How do applications know character encoding? - unicode

Lets say I have two files as below :
$ ll
total 8
-rw-rw-r--. 1 matias matias 6 Nov 27 20:25 ascii.txt
-rw-rw-r--. 1 matias matias 8 Nov 28 21:57 unicode.txt
Both contain a single line of text, but there is an extra character in the second file as shown here ( Greek letter Sigma ) :
$ cat ascii.txt
matias
$ cat unicode.txt
matiasΣ
If I pass them through file command this is the output :
$ file *
ascii.txt: ASCII text, with no line terminators
unicode.txt: UTF-8 Unicode text, with no line terminators
Which seems ok. Now If I make an hexdump of the file I get this :
$ hexdump -C ascii.txt
00000000 6d 61 74 69 61 73 |matias|
00000006
$ hexdump -C unicode.txt
00000000 6d 61 74 69 61 73 ce a3 |matias..|
00000008
So, my question is, how does an application as cat know that the last two bytes are actually a single Unicode character.

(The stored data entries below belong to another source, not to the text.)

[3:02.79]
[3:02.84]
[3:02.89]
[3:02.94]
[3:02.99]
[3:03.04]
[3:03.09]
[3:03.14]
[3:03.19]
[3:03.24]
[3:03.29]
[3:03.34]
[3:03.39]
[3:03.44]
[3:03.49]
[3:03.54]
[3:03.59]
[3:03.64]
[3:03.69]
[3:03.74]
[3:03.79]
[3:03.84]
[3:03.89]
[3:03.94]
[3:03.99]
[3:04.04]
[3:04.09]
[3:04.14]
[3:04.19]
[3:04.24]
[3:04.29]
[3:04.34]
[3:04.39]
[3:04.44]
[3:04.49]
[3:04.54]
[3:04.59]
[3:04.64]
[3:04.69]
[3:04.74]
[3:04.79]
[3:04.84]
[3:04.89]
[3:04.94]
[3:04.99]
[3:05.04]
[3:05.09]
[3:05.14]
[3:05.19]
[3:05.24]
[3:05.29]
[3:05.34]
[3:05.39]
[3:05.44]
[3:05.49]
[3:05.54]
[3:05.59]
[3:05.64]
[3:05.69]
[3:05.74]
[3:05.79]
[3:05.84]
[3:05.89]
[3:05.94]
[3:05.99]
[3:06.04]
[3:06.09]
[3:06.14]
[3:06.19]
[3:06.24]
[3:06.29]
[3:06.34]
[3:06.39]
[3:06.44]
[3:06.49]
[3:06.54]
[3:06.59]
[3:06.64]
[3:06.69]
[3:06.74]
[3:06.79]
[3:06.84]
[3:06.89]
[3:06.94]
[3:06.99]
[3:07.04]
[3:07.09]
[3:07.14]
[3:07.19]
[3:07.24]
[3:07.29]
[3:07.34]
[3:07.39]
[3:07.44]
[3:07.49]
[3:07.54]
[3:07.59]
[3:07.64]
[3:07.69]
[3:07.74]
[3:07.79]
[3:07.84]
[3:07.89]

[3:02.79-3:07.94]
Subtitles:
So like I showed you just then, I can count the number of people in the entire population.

If I print the last two bytes individually I get:
$ printf '%d' '0xce'
206
$ printf '%d' '0xa3'
163
Which in extended ASCII are :
$ py3 -c 'print(chr(206))'
Î
$ py3 -c 'print(chr(163))'
£
Is my logic flawed? What Am I missing here?

Command-line tools work with bytes – they receive bytes and send bytes.
The notion of a character – be it represented by a single or multiple bytes – is a task-specific interpretation of the raw bytes.
When you call cat on a UTF-8 file, I assume it just forwards the bytes it reads without caring about characters.
But your terminal, which has to display the output of cat, does take care to interpret the bytes as characters and show a single character for the byte sequence 206, 163.
From its configuration (locale env vars etc.), your terminal apparently assumes that text IO happens with UTF-8.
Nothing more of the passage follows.